START AVAILABLE RECORDS
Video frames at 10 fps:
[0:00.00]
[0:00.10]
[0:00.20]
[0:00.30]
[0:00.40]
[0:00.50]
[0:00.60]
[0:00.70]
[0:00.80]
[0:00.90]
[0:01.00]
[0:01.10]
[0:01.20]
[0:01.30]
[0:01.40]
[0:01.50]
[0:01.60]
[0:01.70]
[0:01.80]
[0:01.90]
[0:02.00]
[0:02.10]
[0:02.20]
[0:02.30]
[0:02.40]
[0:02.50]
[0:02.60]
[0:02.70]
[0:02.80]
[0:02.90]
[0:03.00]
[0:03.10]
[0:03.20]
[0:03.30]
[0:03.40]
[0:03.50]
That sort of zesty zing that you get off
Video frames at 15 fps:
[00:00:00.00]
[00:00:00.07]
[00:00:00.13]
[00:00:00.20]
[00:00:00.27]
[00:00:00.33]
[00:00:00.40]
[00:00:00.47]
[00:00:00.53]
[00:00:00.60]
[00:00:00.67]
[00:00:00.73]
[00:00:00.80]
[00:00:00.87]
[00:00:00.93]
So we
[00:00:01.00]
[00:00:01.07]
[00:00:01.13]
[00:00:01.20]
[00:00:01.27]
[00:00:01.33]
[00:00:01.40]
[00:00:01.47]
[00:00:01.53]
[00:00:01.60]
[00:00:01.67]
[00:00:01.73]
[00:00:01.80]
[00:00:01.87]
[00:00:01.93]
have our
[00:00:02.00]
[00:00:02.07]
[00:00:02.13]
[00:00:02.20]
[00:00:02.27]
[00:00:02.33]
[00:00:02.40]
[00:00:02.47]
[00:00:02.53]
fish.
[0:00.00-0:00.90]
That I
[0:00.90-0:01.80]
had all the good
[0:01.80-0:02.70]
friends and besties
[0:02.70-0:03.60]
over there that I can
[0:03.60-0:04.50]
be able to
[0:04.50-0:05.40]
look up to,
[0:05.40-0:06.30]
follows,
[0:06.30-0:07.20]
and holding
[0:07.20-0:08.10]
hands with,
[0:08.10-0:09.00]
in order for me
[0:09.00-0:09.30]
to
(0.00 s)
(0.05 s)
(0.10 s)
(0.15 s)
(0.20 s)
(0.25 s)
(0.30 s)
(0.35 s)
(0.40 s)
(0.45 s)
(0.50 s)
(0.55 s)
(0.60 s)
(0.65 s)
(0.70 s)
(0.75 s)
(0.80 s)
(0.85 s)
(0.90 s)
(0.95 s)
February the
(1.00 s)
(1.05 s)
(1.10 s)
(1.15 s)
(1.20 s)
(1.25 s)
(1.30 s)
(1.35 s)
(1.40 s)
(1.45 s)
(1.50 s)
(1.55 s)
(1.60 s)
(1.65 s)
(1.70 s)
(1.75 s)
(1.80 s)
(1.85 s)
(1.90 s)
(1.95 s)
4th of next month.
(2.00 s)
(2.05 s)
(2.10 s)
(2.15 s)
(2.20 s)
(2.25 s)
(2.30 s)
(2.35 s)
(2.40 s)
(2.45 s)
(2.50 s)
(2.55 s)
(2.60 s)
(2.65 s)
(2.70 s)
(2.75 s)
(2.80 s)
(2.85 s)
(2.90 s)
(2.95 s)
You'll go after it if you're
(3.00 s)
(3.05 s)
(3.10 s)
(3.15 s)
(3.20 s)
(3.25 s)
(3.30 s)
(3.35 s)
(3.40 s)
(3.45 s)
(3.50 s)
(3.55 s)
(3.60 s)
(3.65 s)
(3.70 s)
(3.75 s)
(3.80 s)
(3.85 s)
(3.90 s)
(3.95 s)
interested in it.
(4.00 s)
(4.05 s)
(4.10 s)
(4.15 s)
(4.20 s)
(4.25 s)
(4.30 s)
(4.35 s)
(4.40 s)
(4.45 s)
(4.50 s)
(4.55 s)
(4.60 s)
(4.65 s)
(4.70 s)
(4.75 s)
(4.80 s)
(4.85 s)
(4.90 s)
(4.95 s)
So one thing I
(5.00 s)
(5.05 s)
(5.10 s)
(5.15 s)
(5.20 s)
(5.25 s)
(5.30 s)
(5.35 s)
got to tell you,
END AVAILABLE RECORDS
• **WHAT YOU ARE ASKED TO DO**
In the answer, each line of the data must appear exactly as written.

• **SOLUTION**
Video frames at 10 fps:
[0:00.00]
[0:00.10]
[0:00.20]
[0:00.30]
[0:00.40]
[0:00.50]
[0:00.60]
[0:00.70]
[0:00.80]
[0:00.90]
[0:01.00]
[0:01.10]
[0:01.20]
[0:01.30]
[0:01.40]
[0:01.50]
[0:01.60]
[0:01.70]
[0:01.80]
[0:01.90]
[0:02.00]
[0:02.10]
[0:02.20]
[0:02.30]
[0:02.40]
[0:02.50]
[0:02.60]
[0:02.70]
[0:02.80]
[0:02.90]
[0:03.00]
[0:03.10]
[0:03.20]
[0:03.30]
[0:03.40]
[0:03.50]
That sort of zesty zing that you get off
Video frames at 15 fps:
[00:00:00.00]
[00:00:00.07]
[00:00:00.13]
[00:00:00.20]
[00:00:00.27]
[00:00:00.33]
[00:00:00.40]
[00:00:00.47]
[00:00:00.53]
[00:00:00.60]
[00:00:00.67]
[00:00:00.73]
[00:00:00.80]
[00:00:00.87]
[00:00:00.93]
So we
[00:00:01.00]
[00:00:01.07]
[00:00:01.13]
[00:00:01.20]
[00:00:01.27]
[00:00:01.33]
[00:00:01.40]
[00:00:01.47]
[00:00:01.53]
[00:00:01.60]
[00:00:01.67]
[00:00:01.73]
[00:00:01.80]
[00:00:01.87]
[00:00:01.93]
have our
[00:00:02.00]
[00:00:02.07]
[00:00:02.13]
[00:00:02.20]
[00:00:02.27]
[00:00:02.33]
[00:00:02.40]
[00:00:02.47]
[00:00:02.53]
fish.
[0:00.00-0:00.90]
That I
[0:00.90-0:01.80]
had all the good
[0:01.80-0:02.70]
friends and besties
[0:02.70-0:03.60]
over there that I can
[0:03.60-0:04.50]
be able to
[0:04.50-0:05.40]
look up to,
[0:05.40-0:06.30]
follows,
[0:06.30-0:07.20]
and holding
[0:07.20-0:08.10]
hands with,
[0:08.10-0:09.00]
in order for me
[0:09.00-0:09.30]
to
(0.00 s)
(0.05 s)
(0.10 s)
(0.15 s)
(0.20 s)
(0.25 s)
(0.30 s)
(0.35 s)
(0.40 s)
(0.45 s)
(0.50 s)
(0.55 s)
(0.60 s)
(0.65 s)
(0.70 s)
(0.75 s)
(0.80 s)
(0.85 s)
(0.90 s)
(0.95 s)
February the
(1.00 s)
(1.05 s)
(1.10 s)
(1.15 s)
(1.20 s)
(1.25 s)
(1.30 s)
(1.35 s)
(1.40 s)
(1.45 s)
(1.50 s)
(1.55 s)
(1.60 s)
(1.65 s)
(1.70 s)
(1.75 s)
(1.80 s)
(1.85 s)
(1.90 s)
(1.95 s)
4th of next month.
(2.00 s)
(2.05 s)
(2.10 s)
(2.15 s)
(2.20 s)
(2.25 s)
(2.30 s)
(2.35 s)
(2.40 s)
(2.45 s)
(2.50 s)
(2.55 s)
(2.60 s)
(2.65 s)
(2.70 s)
(2.75 s)
(2.80 s)
(2.85 s)
(2.90 s)
(2.95 s)
You'll go after it if you're
(3.00 s)
(3.05 s)
(3.10 s)
(3.15 s)
(3.20 s)
(3.25 s)
(3.30 s)
(3.35 s)
(3.40 s)
(3.45 s)
(3.50 s)
(3.55 s)
(3.60 s)
(3.65 s)
(3.70 s)
(3.75 s)
(3.80 s)
(3.85 s)
(3.90 s)
(3.95 s)
interested in it.
(4.00 s)
(4.05 s)
(4.10 s)
(4.15 s)
(4.20 s)
(4.25 s)
(4.30 s)
(4.35 s)
(4.40 s)
(4.45 s)
(4.50 s)
(4.55 s)
(4.60 s)
(4.65 s)
(4.70 s)
(4.75 s)
(4.80 s)
(4.85 s)
(4.90 s)
(4.95 s)
So one thing I
(5.00 s)
(5.05 s)
(5.10 s)
(5.15 s)
(5.20 s)
(5.25 s)
(5.30 s)
(5.35 s)
got to tell you,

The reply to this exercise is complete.